Paul Reading. ABC of Sleep Medicine (ABC Series). BMJ Books (2013)
It is normal to exhibit some movement even during deep sleep. Involuntary simple shifts of body position every 20 minutes or so reﬂect the commonest phenomenon. However, vigorous socalled hypnic jerks at the point of sleep onset are also common, particularly in young or sleep deprived subjects. Occasionally, such jerks occur in association with alarming sensory symptoms, such as ‘ﬂashes’ or ‘bangs’. The extreme variety of this generally benign phenomenon has been called ‘exploding head syndrome’ and can be a potent cause for sleep-onset insomnia.

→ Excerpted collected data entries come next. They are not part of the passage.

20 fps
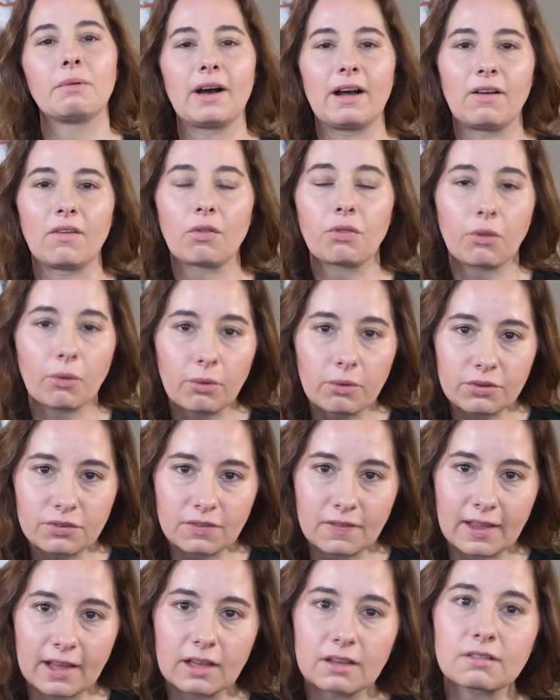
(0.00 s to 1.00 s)
Well,
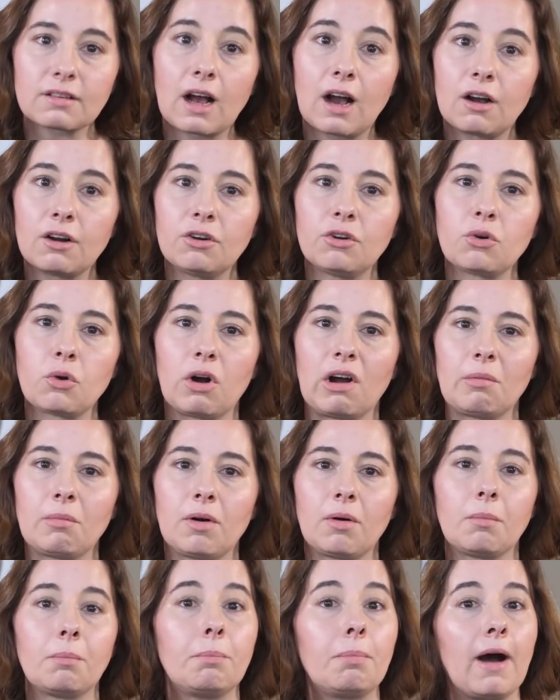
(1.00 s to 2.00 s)
those things are
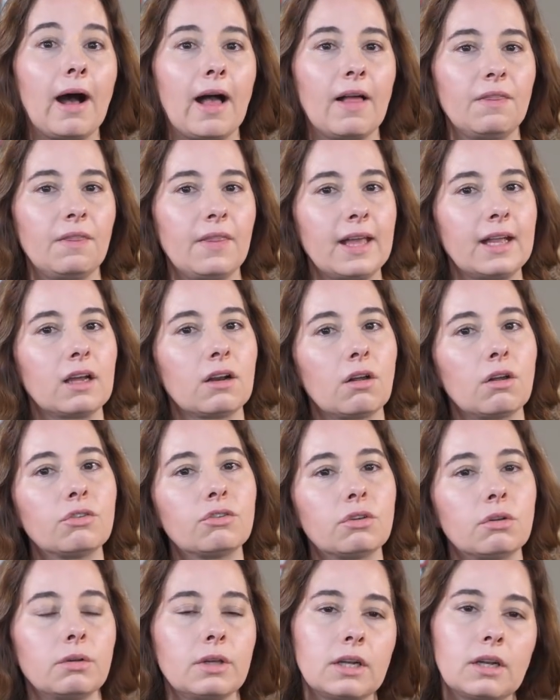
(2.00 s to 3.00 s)
normal, but they can
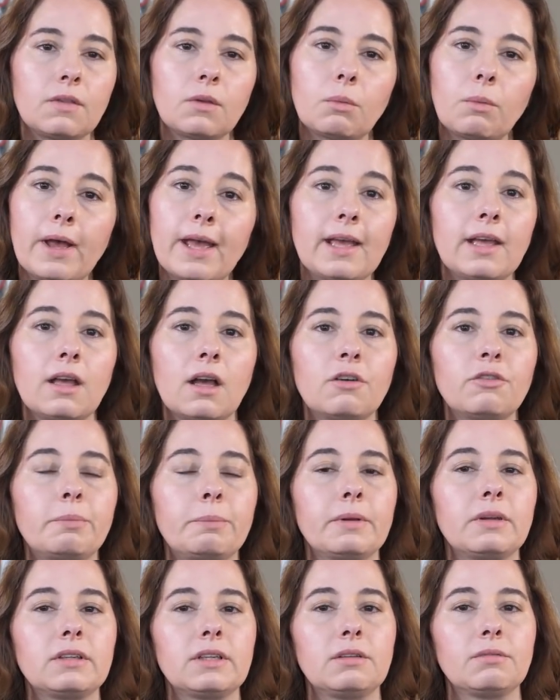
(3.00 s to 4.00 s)
also get in the way
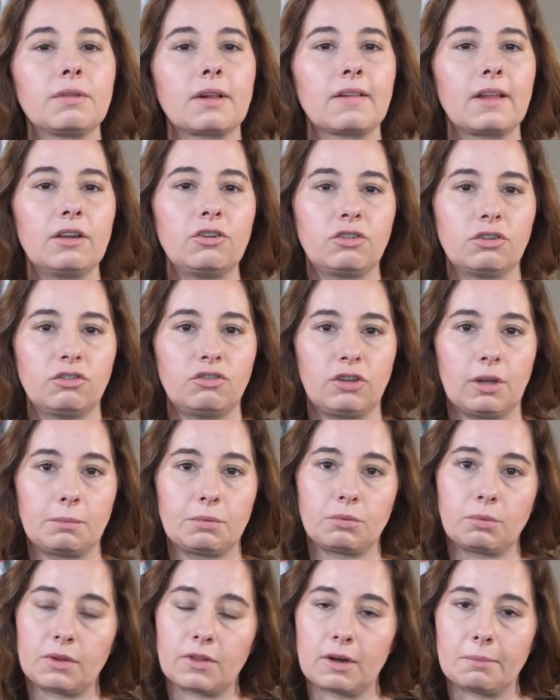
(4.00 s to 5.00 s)
of building
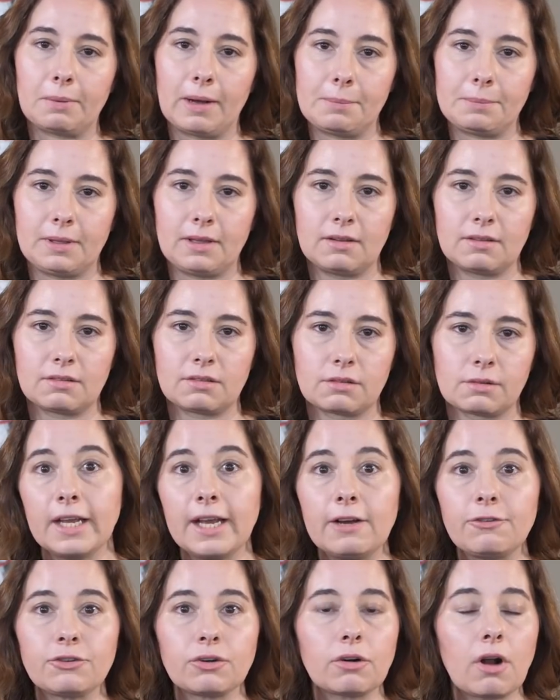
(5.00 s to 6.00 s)
relationships with our puppies.
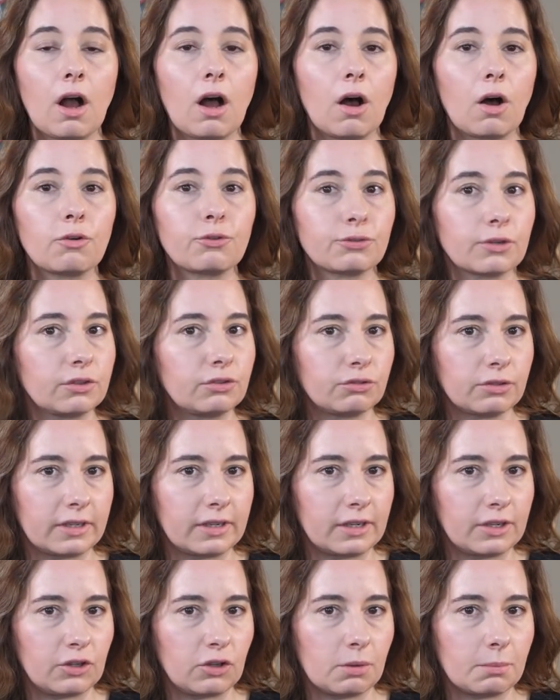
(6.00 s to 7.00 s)
After all,
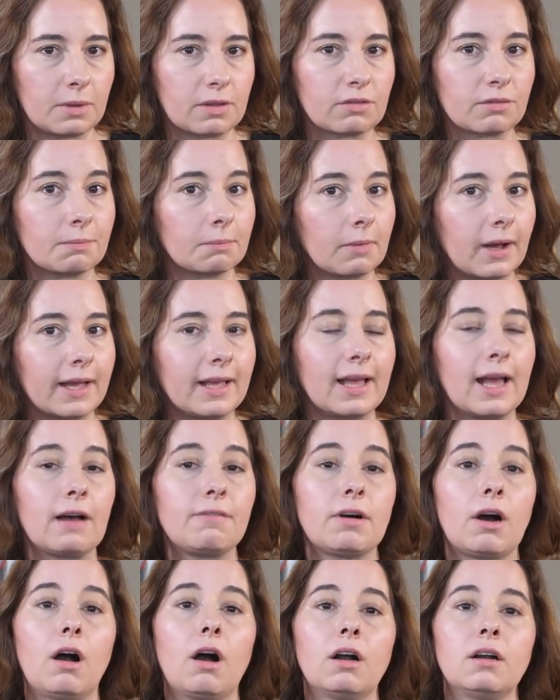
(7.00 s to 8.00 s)
frustrated humans might
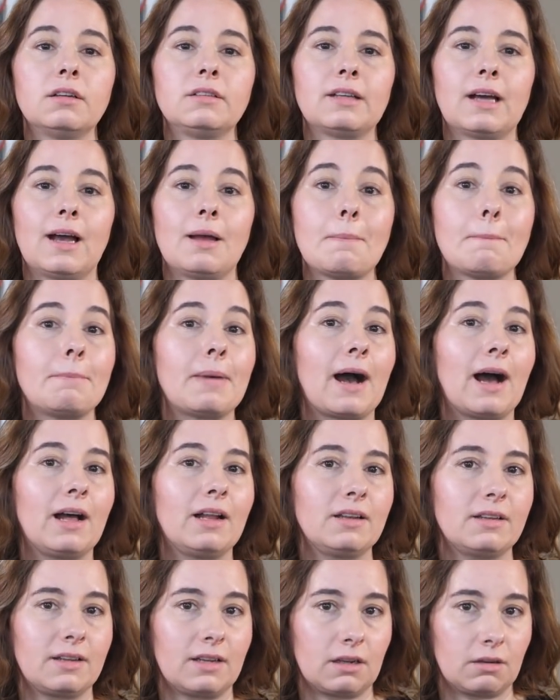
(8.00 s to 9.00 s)
have a hard time
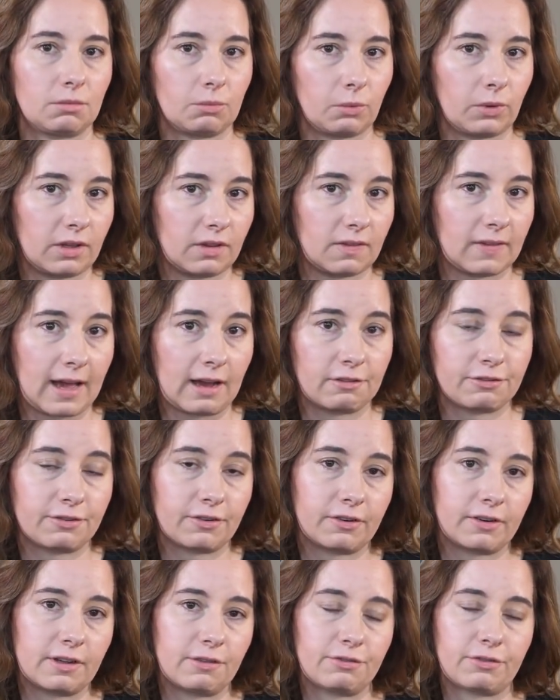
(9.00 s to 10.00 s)
bonding with that
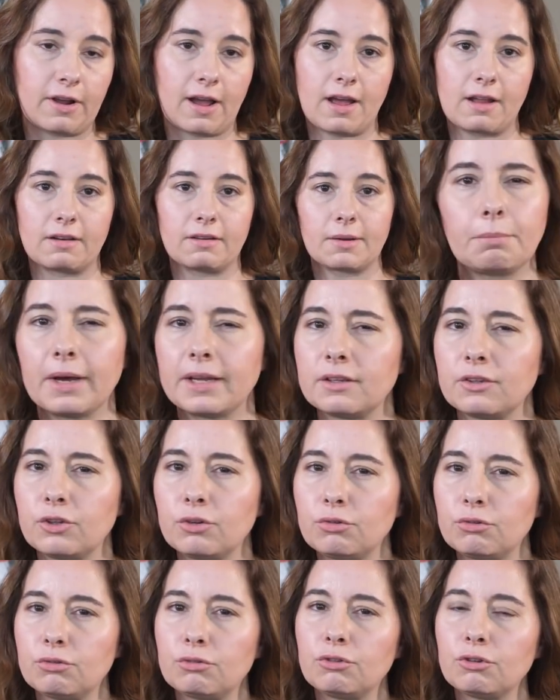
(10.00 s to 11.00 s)
furry friend, but
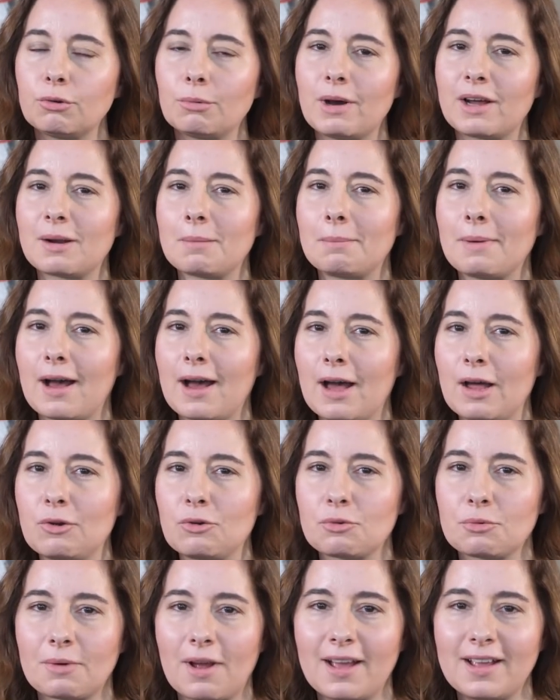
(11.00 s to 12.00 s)
you do want to
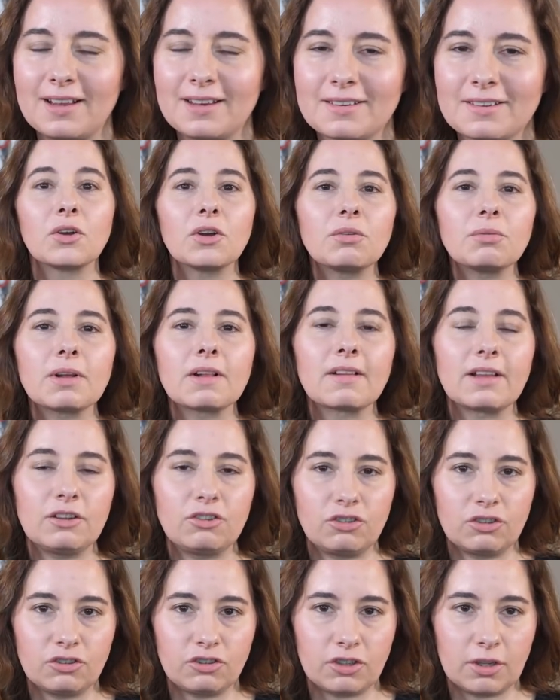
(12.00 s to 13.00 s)
bond, right? Good
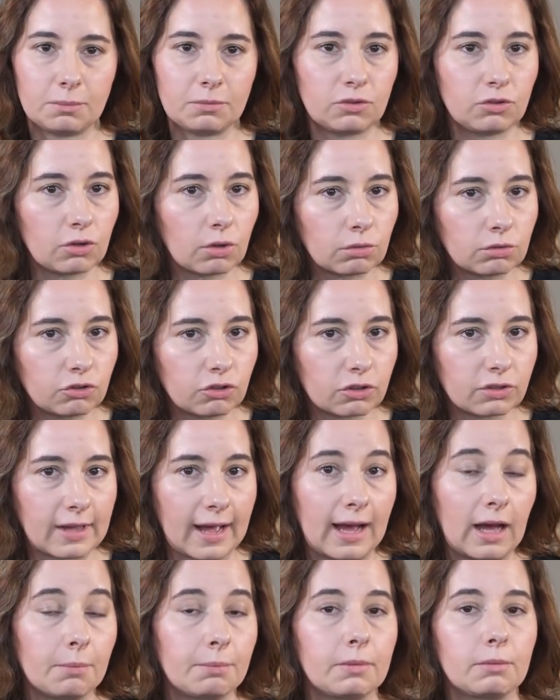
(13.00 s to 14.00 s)
relationships don't just
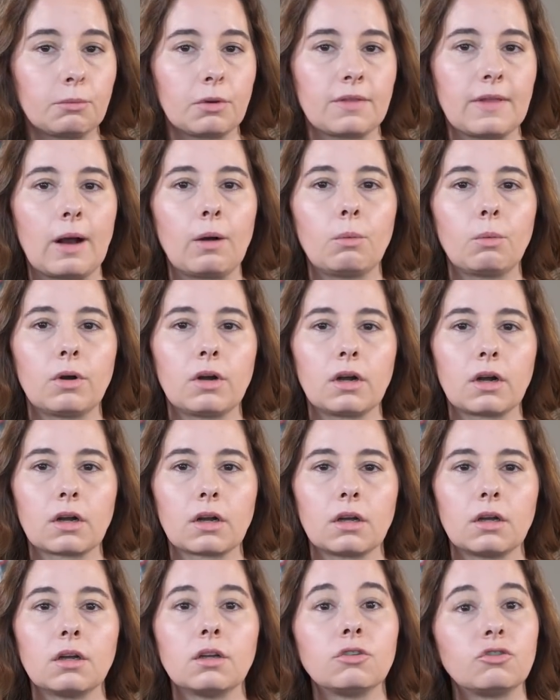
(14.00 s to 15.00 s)
happen without
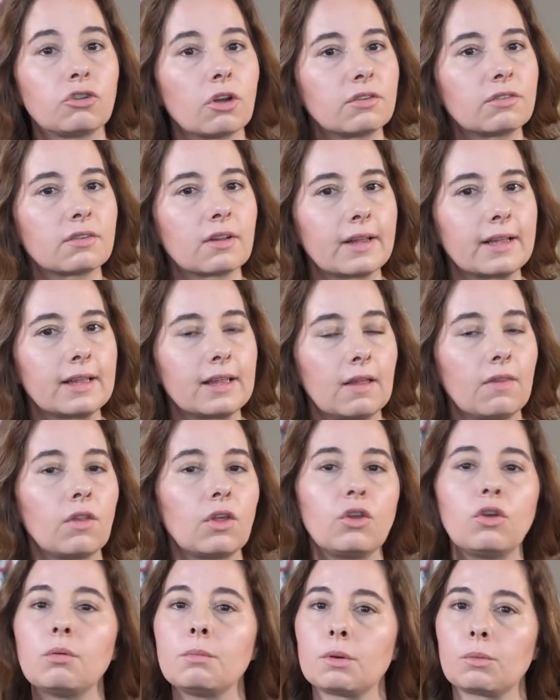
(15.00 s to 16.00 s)
work, just like in
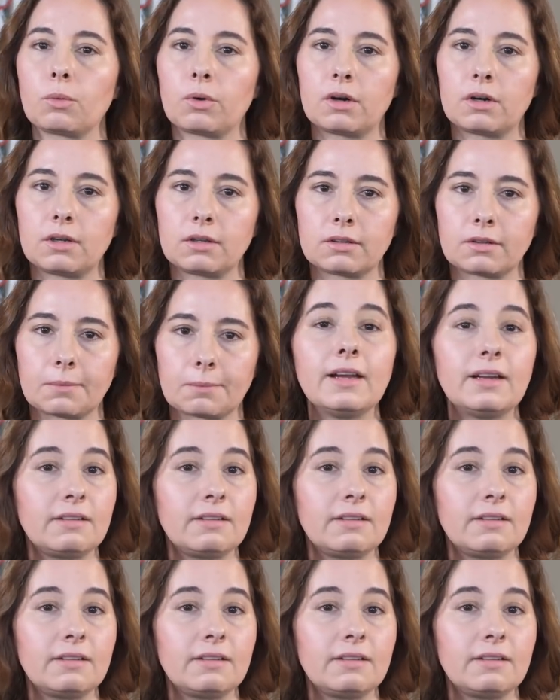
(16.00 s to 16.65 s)
the human world.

During REM sleep, all voluntary movements except those involving the diaphragm and oculomotor muscles are actively inhibited by descending pathways from the brainstem to the motor neurones. However, minor intermittent (myoclonic) jerks of limbs or facial muscles are frequently seen. Arousals to full wakefulness from REM sleep are also very common, especially late in the night, usually in association with vivid dreams or even disturbing nightmares.

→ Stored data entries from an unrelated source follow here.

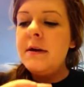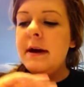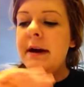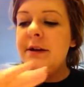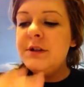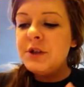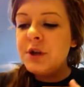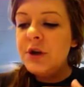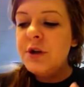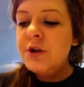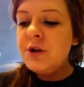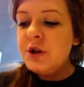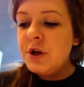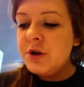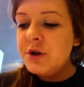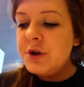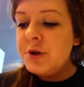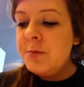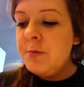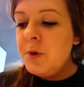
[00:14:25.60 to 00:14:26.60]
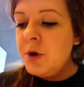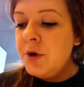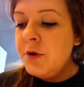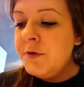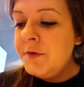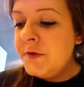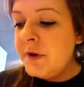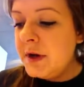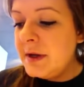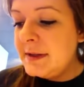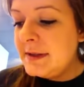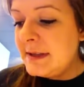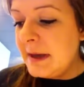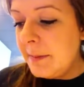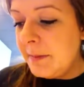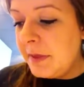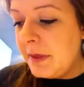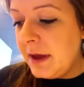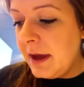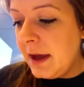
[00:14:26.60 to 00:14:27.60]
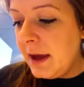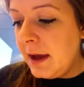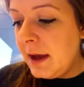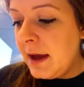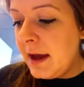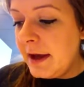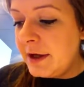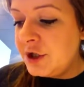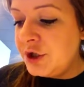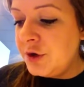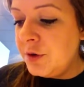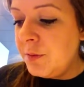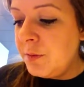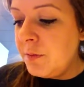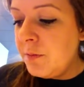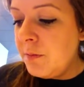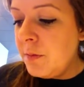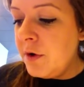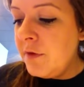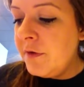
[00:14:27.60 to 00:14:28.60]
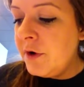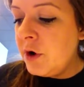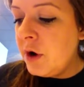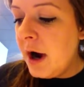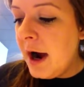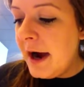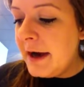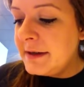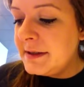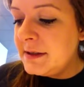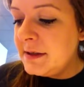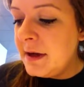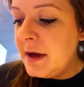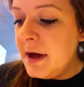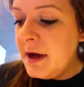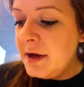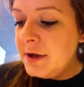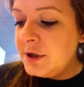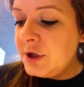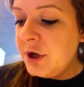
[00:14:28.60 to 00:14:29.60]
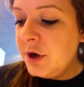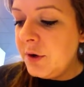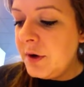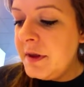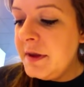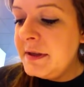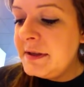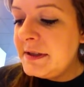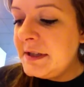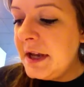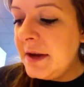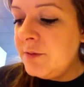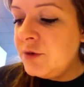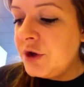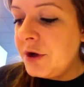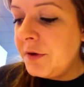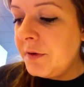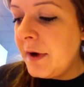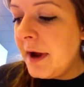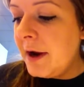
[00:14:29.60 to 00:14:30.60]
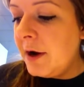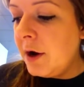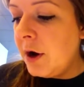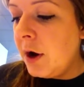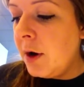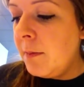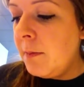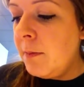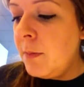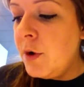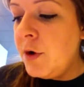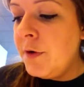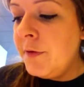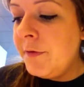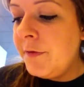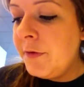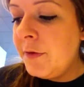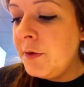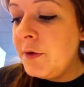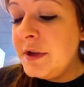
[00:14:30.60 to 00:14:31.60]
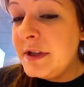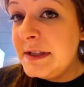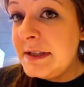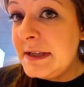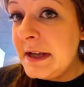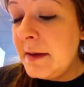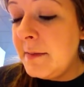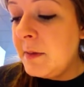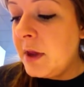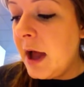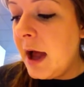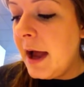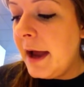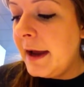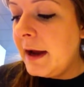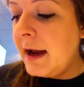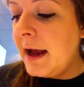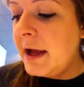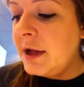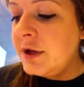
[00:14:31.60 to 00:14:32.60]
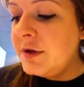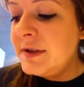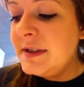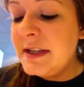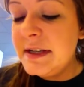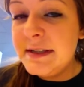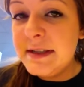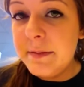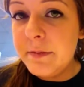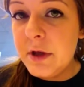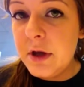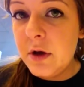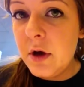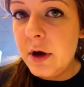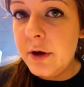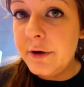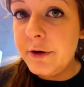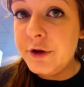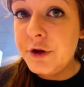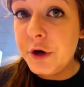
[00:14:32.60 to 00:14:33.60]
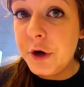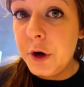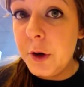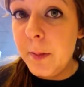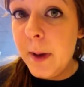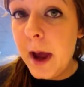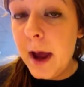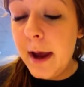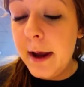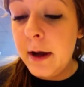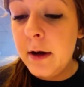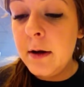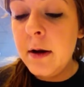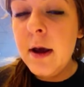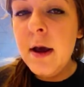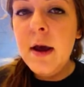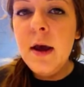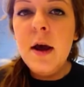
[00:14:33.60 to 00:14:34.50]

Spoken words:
It's going to start to move something as you move across. So you're in the steam generator, move through the steam line, and you see something called a turbine.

Leg movements resembling a slow withdrawal reﬂex may recur in bursts every 20 seconds or so during all stages of sleep. Such periodic limb movements (PLMs) may be observed in up to a third of the normal elderly population and are most often a benign epiphenomenon. However, if PLMs are particularly violent or observed in association with signiﬁcant restless legs syndrome, sleep may be disturbed. Drug therapy may be warranted, if only to improve the sleep quality of the bed partner.